The effort began in 2006 with AB 32, also called the Global Warming Solutions Act, which committed California to cutting the greenhouse gases that damage our climate back down to 1990 levels by 2020. The law declared that the state would, “to the extent feasible, direct public and private investment toward the most disadvantaged communities in California” in mounting its effort against climate change.

That was a good start, but advocates for underserved communities wanted to give that general promise some teeth by making a specific commitment to disadvantaged communities. That effort resulted in a second law, SB 535, signed into law in 2012. SB 535 guaranteed that one quarter of the money raised  by charging polluters for the carbon they put into our air would go to projects benefitting disadvantaged communities, with a guarantee that at least 10 percent would go to projects located directly within those communities. Through 2015, these laws have already generated hundreds of millions of dollars that right now are improving quality of life in communities across the state. This includes $570 million for affordable housing, $174 million for energy efficiency and weatherization upgrades for low-income residents, and $135 million to help highly polluted communities access clean transportation.

In 2016, California enacted a series of new laws to extend our fight to protect our climate and increase benefits to underserved communities:

SB 32 takes the commitment made by AB 32 to the next level: California will reduce its greenhouse gas emissions to 40 percent below 1990 levels by 2030.

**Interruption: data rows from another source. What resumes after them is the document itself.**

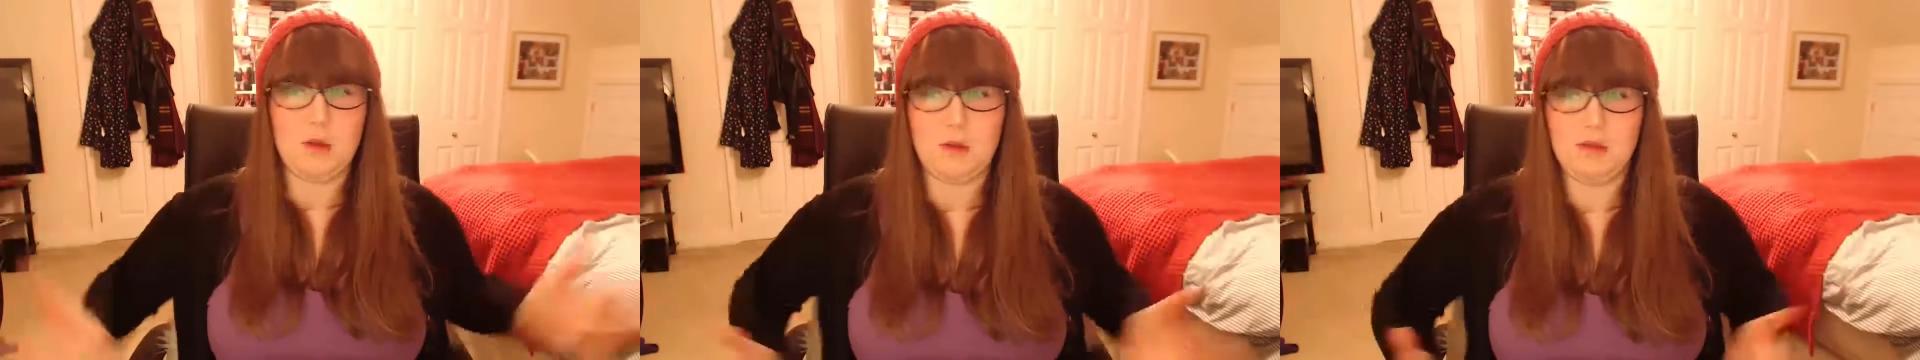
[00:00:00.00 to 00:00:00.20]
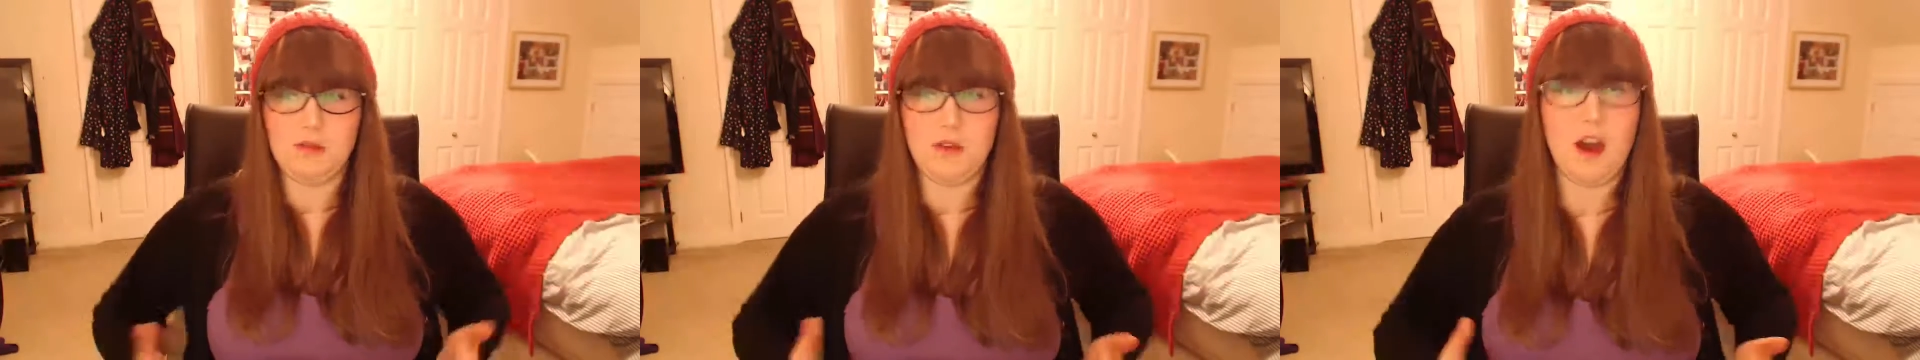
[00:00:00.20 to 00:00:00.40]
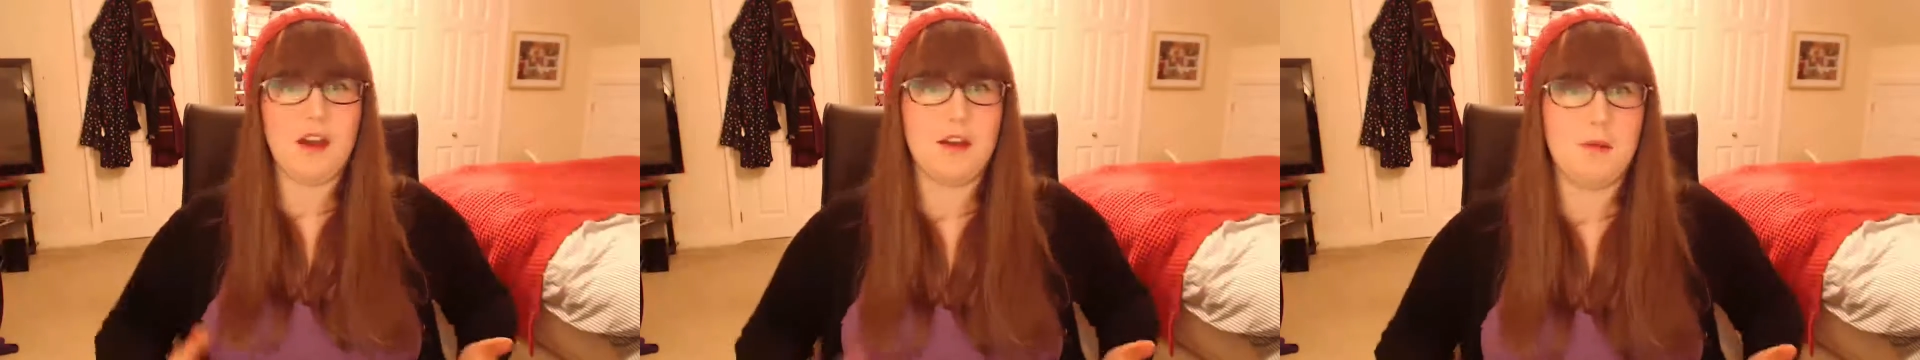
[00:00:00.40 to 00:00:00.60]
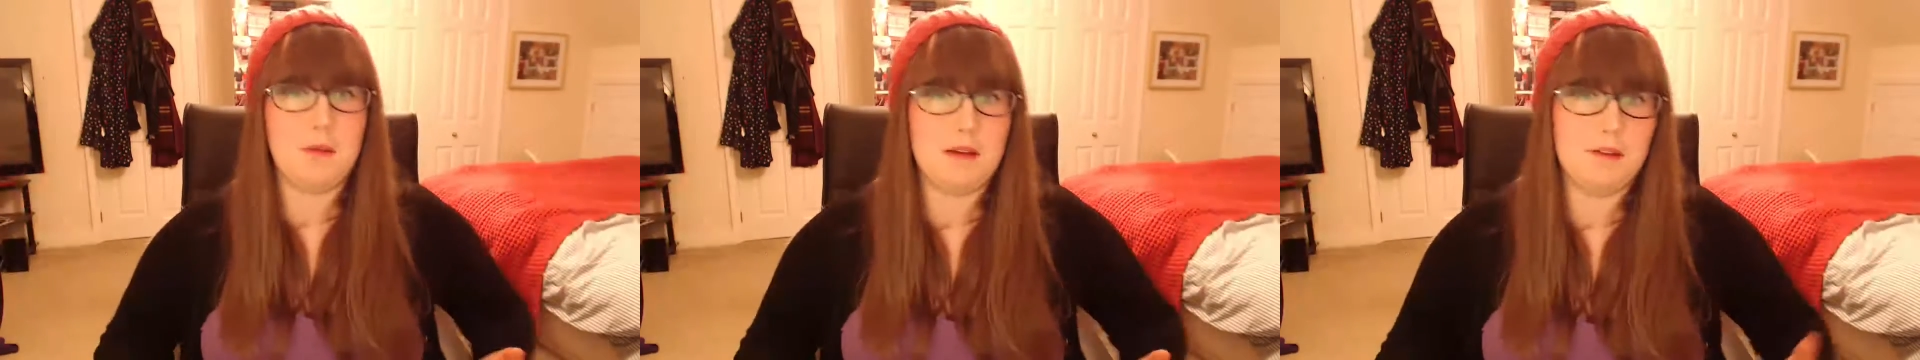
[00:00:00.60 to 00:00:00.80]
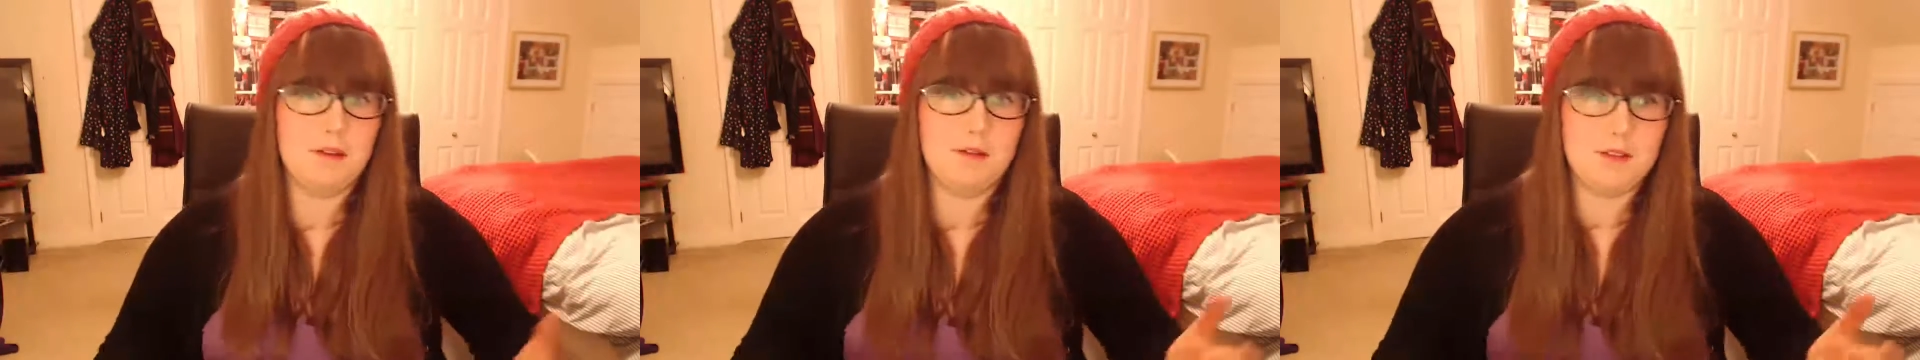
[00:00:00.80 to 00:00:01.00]
it'd be fun, it'd
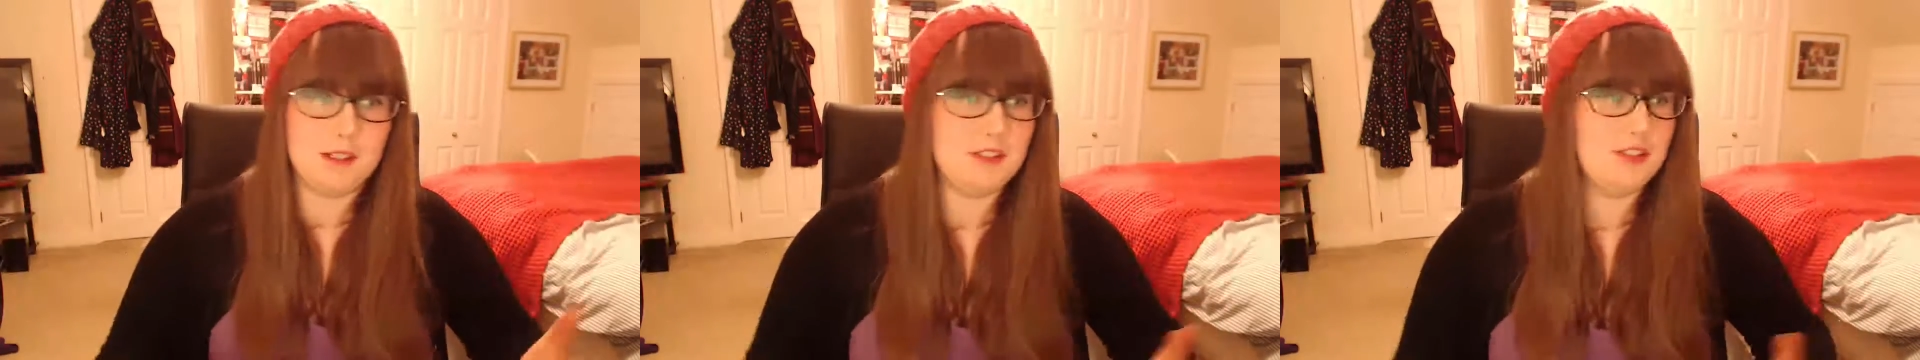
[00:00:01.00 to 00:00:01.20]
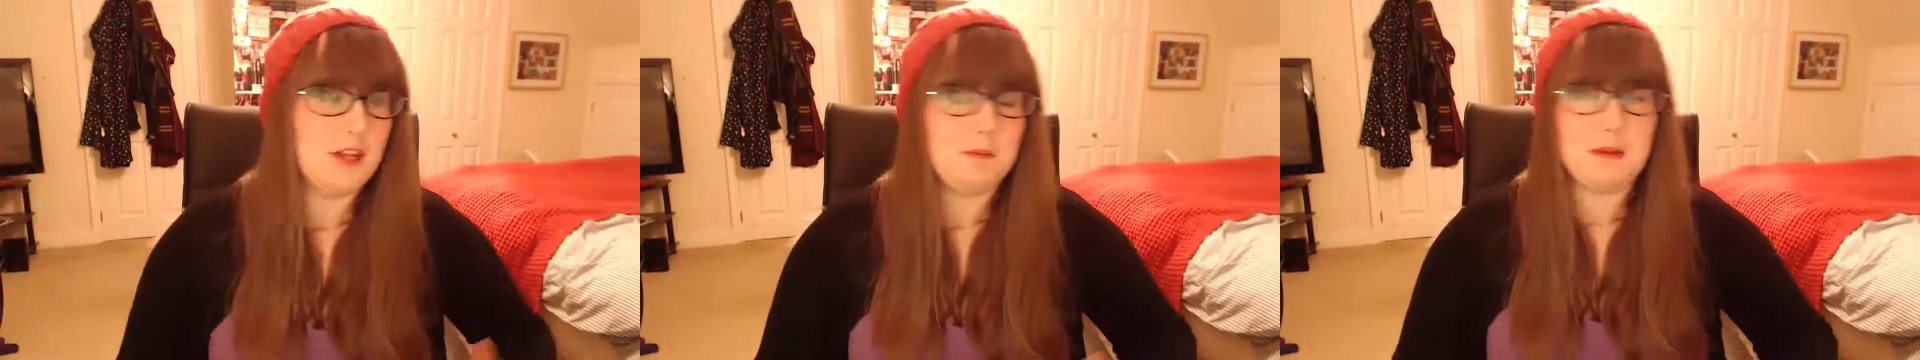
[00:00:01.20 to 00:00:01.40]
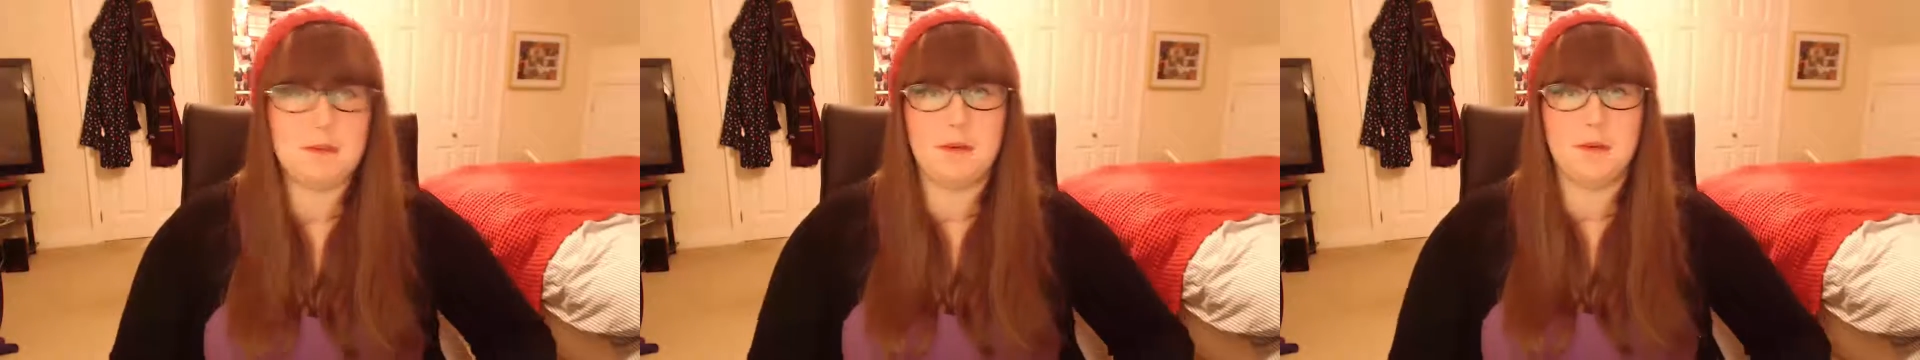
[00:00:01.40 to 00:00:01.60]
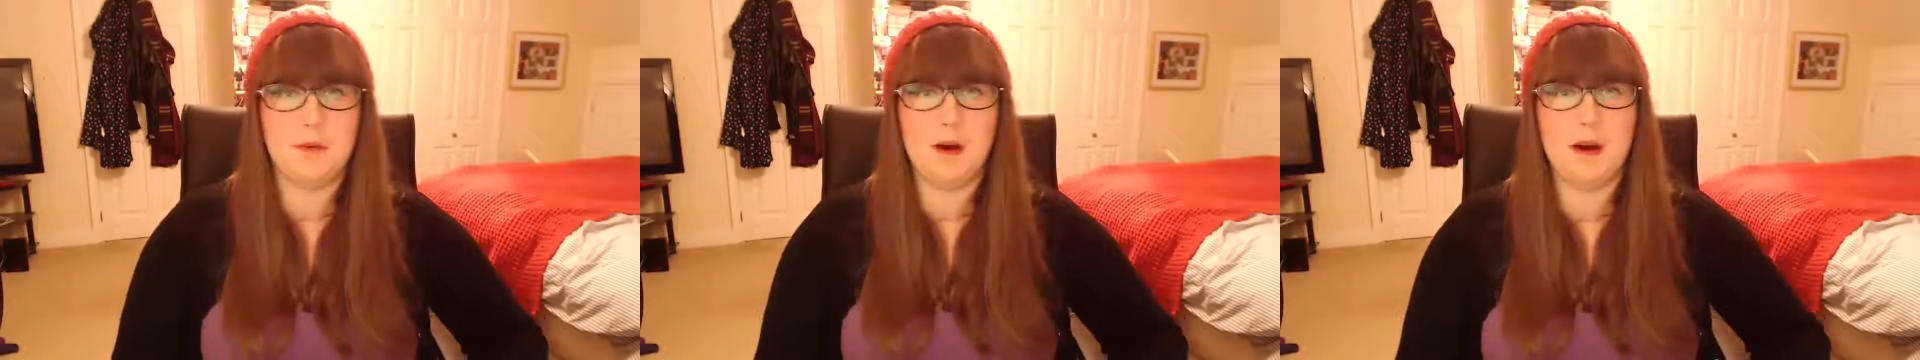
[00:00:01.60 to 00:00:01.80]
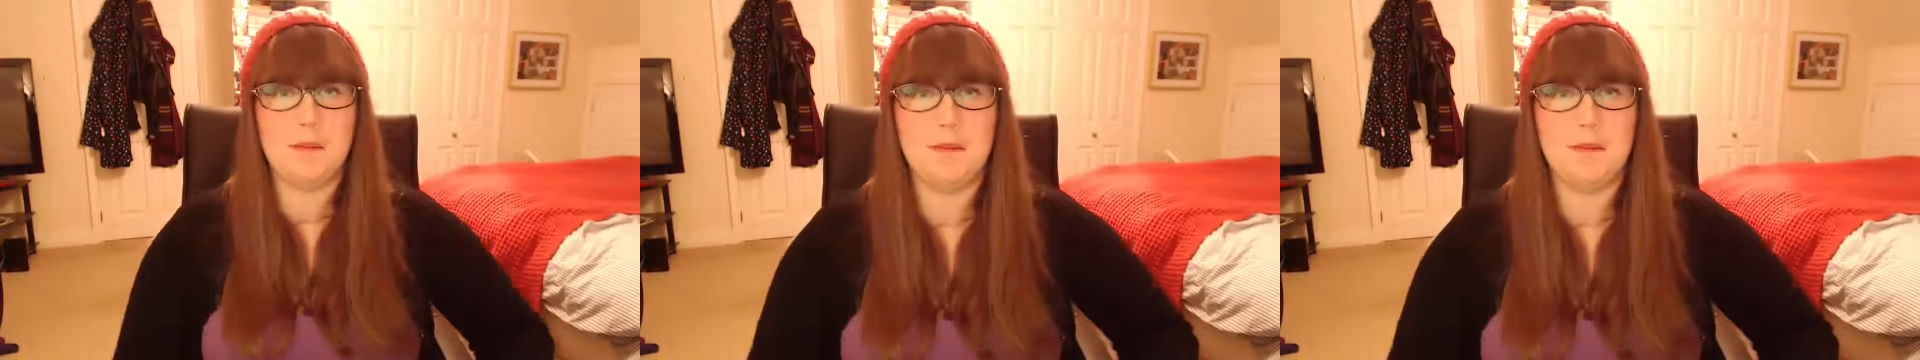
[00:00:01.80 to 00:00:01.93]
be cool to show people what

AB 1550 expands on the promise of SB 535. Now, 35 percent of fees paid by polluters will benefit disadvantaged communities and low-income Californians, including low-income residents who live outside of communities considered disadvantaged by the state.

AB 2722 establishes the Transformative Climate Communities Program. Beyond just funding single projects, AB 2722 makes it possible to “connect the dots,” using polluter fees to uplift whole neighborhoods by funding transportation, affordable housing, urban forestry, energy savings, and other sustainable projects to benefit entire communities all at the same time.